··· Given records

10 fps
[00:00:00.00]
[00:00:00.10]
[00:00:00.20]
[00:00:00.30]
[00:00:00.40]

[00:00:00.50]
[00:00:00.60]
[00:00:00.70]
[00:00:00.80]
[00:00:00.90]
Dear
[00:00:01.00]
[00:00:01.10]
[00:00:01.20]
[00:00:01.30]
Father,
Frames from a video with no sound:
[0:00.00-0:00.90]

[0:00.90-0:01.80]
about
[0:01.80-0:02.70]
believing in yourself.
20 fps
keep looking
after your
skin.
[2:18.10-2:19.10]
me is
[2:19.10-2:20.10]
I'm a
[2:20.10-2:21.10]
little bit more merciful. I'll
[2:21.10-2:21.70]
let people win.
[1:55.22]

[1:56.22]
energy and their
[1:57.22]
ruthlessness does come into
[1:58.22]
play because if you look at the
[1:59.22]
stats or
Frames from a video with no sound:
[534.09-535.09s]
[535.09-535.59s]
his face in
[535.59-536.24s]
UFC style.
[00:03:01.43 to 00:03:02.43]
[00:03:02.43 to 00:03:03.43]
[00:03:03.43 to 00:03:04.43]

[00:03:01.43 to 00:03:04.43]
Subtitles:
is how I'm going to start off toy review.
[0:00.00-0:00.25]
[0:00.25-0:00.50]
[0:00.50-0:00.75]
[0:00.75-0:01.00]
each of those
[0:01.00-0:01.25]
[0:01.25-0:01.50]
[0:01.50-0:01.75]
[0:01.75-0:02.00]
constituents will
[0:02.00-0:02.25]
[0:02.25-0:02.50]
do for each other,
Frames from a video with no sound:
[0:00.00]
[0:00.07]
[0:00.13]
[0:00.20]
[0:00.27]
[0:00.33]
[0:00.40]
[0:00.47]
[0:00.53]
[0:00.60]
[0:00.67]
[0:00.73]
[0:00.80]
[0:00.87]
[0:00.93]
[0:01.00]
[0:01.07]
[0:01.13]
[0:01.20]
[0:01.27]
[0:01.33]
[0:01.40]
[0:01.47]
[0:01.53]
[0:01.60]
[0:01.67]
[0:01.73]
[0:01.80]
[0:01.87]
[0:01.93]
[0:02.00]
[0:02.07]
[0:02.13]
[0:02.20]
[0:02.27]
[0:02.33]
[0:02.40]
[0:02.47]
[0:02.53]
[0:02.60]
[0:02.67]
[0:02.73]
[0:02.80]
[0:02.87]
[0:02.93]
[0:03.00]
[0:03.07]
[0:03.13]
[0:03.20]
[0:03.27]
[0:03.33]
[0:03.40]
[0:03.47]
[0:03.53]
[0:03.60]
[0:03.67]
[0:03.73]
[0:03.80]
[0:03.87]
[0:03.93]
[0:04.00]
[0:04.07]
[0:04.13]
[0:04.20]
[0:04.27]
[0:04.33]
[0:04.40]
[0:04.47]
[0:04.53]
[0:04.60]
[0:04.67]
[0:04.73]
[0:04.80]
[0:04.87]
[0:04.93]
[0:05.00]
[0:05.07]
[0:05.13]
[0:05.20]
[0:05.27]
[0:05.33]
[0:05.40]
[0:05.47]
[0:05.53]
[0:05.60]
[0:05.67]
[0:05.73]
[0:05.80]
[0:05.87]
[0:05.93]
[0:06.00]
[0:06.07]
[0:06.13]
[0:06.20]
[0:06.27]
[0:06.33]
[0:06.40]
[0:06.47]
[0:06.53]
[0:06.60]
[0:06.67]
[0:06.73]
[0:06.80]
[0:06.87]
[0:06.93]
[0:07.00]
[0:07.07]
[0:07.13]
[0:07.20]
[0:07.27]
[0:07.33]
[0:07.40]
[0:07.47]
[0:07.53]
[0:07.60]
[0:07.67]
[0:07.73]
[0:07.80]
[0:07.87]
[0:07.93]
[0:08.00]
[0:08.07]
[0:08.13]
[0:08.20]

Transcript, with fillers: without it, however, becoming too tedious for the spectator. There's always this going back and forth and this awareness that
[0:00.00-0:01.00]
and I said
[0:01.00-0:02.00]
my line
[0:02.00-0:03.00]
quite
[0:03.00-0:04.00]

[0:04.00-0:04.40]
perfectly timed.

······

# What this task involves
For each record above, output it exactly as written.

# Written answer
10 fps
[00:00:00.00]
[00:00:00.10]
[00:00:00.20]
[00:00:00.30]
[00:00:00.40]

[00:00:00.50]
[00:00:00.60]
[00:00:00.70]
[00:00:00.80]
[00:00:00.90]
Dear
[00:00:01.00]
[00:00:01.10]
[00:00:01.20]
[00:00:01.30]
Father,
Frames from a video with no sound:
[0:00.00-0:00.90]

[0:00.90-0:01.80]
about
[0:01.80-0:02.70]
believing in yourself.
20 fps
keep looking
after your
skin.
[2:18.10-2:19.10]
me is
[2:19.10-2:20.10]
I'm a
[2:20.10-2:21.10]
little bit more merciful. I'll
[2:21.10-2:21.70]
let people win.
[1:55.22]

[1:56.22]
energy and their
[1:57.22]
ruthlessness does come into
[1:58.22]
play because if you look at the
[1:59.22]
stats or
Frames from a video with no sound:
[534.09-535.09s]
[535.09-535.59s]
his face in
[535.59-536.24s]
UFC style.
[00:03:01.43 to 00:03:02.43]
[00:03:02.43 to 00:03:03.43]
[00:03:03.43 to 00:03:04.43]

[00:03:01.43 to 00:03:04.43]
Subtitles:
is how I'm going to start off toy review.
[0:00.00-0:00.25]
[0:00.25-0:00.50]
[0:00.50-0:00.75]
[0:00.75-0:01.00]
each of those
[0:01.00-0:01.25]
[0:01.25-0:01.50]
[0:01.50-0:01.75]
[0:01.75-0:02.00]
constituents will
[0:02.00-0:02.25]
[0:02.25-0:02.50]
do for each other,
Frames from a video with no sound:
[0:00.00]
[0:00.07]
[0:00.13]
[0:00.20]
[0:00.27]
[0:00.33]
[0:00.40]
[0:00.47]
[0:00.53]
[0:00.60]
[0:00.67]
[0:00.73]
[0:00.80]
[0:00.87]
[0:00.93]
[0:01.00]
[0:01.07]
[0:01.13]
[0:01.20]
[0:01.27]
[0:01.33]
[0:01.40]
[0:01.47]
[0:01.53]
[0:01.60]
[0:01.67]
[0:01.73]
[0:01.80]
[0:01.87]
[0:01.93]
[0:02.00]
[0:02.07]
[0:02.13]
[0:02.20]
[0:02.27]
[0:02.33]
[0:02.40]
[0:02.47]
[0:02.53]
[0:02.60]
[0:02.67]
[0:02.73]
[0:02.80]
[0:02.87]
[0:02.93]
[0:03.00]
[0:03.07]
[0:03.13]
[0:03.20]
[0:03.27]
[0:03.33]
[0:03.40]
[0:03.47]
[0:03.53]
[0:03.60]
[0:03.67]
[0:03.73]
[0:03.80]
[0:03.87]
[0:03.93]
[0:04.00]
[0:04.07]
[0:04.13]
[0:04.20]
[0:04.27]
[0:04.33]
[0:04.40]
[0:04.47]
[0:04.53]
[0:04.60]
[0:04.67]
[0:04.73]
[0:04.80]
[0:04.87]
[0:04.93]
[0:05.00]
[0:05.07]
[0:05.13]
[0:05.20]
[0:05.27]
[0:05.33]
[0:05.40]
[0:05.47]
[0:05.53]
[0:05.60]
[0:05.67]
[0:05.73]
[0:05.80]
[0:05.87]
[0:05.93]
[0:06.00]
[0:06.07]
[0:06.13]
[0:06.20]
[0:06.27]
[0:06.33]
[0:06.40]
[0:06.47]
[0:06.53]
[0:06.60]
[0:06.67]
[0:06.73]
[0:06.80]
[0:06.87]
[0:06.93]
[0:07.00]
[0:07.07]
[0:07.13]
[0:07.20]
[0:07.27]
[0:07.33]
[0:07.40]
[0:07.47]
[0:07.53]
[0:07.60]
[0:07.67]
[0:07.73]
[0:07.80]
[0:07.87]
[0:07.93]
[0:08.00]
[0:08.07]
[0:08.13]
[0:08.20]

Transcript, with fillers: without it, however, becoming too tedious for the spectator. There's always this going back and forth and this awareness that
[0:00.00-0:01.00]
and I said
[0:01.00-0:02.00]
my line
[0:02.00-0:03.00]
quite
[0:03.00-0:04.00]

[0:04.00-0:04.40]
perfectly timed.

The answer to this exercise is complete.